I went through a bootcamp at the end of 2014, then spent the next three years unable to get a job in tech. I didn’t have a paycheck for those three years.

Triplebyte was my last ditch effort. I failed the online test the first time I took it, came back and then failed their interview. Came back again, got five in person interviews in the Bay Area. Didn’t get offers on the first four (one place even kicked me out halfway through the set of interviews). But I managed to get an offer from the last company, which I then spent the next four years at.

Had I not gone through Triplebyte, I probably would’ve given up on working in tech. Instead, I’m an L5 at Google.

gumby|1 year ago

> one place even kicked me out halfway through the set of interviews

It might feel better if you realise they "let you go home" rather than "kicked you out". If a candidate is clearly not qualified why waste their time (or ours) going through interviews that we already know won't lead to a hire?
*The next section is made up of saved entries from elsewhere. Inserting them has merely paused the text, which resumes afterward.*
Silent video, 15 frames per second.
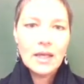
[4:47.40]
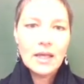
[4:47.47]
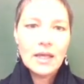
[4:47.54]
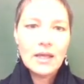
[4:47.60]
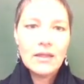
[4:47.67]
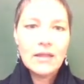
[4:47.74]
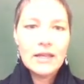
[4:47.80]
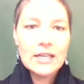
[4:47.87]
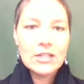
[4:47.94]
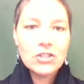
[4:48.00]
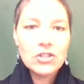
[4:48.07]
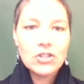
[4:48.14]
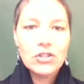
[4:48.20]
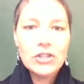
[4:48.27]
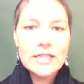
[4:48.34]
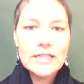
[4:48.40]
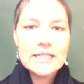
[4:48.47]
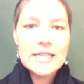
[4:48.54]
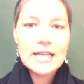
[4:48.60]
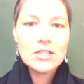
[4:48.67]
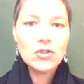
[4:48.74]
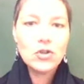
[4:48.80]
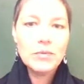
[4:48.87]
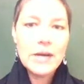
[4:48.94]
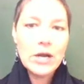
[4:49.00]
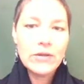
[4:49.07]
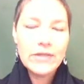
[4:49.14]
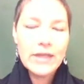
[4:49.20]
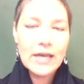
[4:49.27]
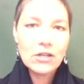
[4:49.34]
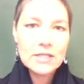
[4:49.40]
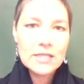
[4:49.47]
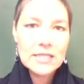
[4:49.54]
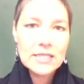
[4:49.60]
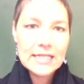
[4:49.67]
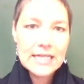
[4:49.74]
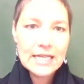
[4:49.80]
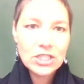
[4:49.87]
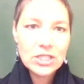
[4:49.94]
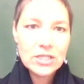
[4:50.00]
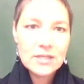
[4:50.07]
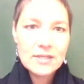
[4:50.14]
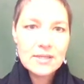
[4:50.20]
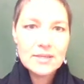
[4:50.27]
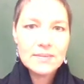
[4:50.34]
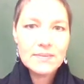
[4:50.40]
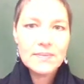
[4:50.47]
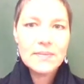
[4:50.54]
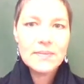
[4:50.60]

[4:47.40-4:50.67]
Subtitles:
In the internal, in-text, or parenthetical citations,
BTW we always consider this a failure of our process (phone screen in particular), not failure of the candidate. We should never have brought them in in the first place.

judahmeek|1 year ago

That's still an amazing level of persistence.

What motivated you to push through so much failure?

edgyquant|1 year ago

I was working construction and doing part time web design before triplebyte, afterwards I was working in SV as a senior engineer. To say it changed my life is an understatement

rachofsunshine|1 year ago

I wrote this post, and TB changed my life, even though I'm not an engineer. They hired me almost literally off the street, and now I'm...well, running an attempt at a successor. Not a bad six years.

If you want one reason I wanted to start this company in particular, it's that it seemed like a good idea to try to make something everyone wants to see exist.